Go to the line below that contains "Language: Arabic". From there to the end of the records, reproduce each line exactly, except the pictures.

**INFORMATION GIVEN:**
※

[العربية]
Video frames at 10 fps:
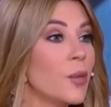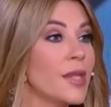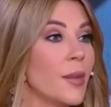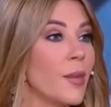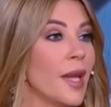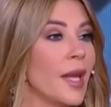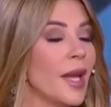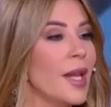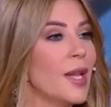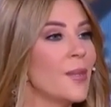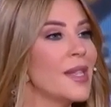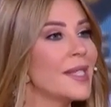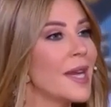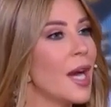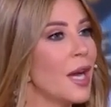مسميه
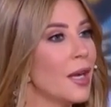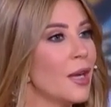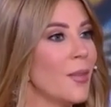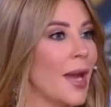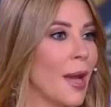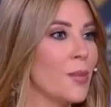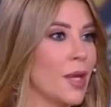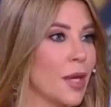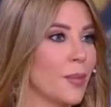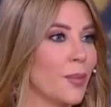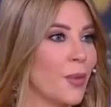المسرح ملعبنا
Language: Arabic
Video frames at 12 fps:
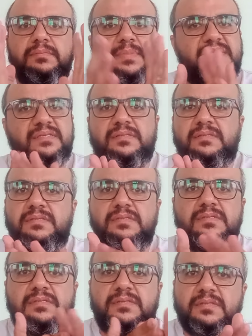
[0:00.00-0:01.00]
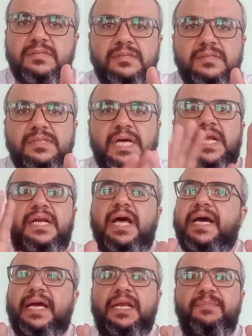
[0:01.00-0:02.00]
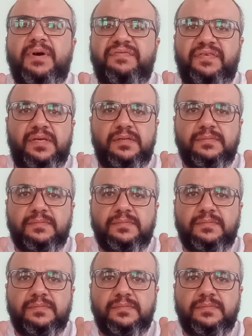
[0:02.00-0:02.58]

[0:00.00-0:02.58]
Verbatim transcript: بس ده اللي انا هكلمك فيه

※

**EXERCISE OUTPUT:**
Language: Arabic
Video frames at 12 fps:
[0:00.00-0:01.00]
[0:01.00-0:02.00]
[0:02.00-0:02.58]

[0:00.00-0:02.58]
Verbatim transcript: بس ده اللي انا هكلمك فيه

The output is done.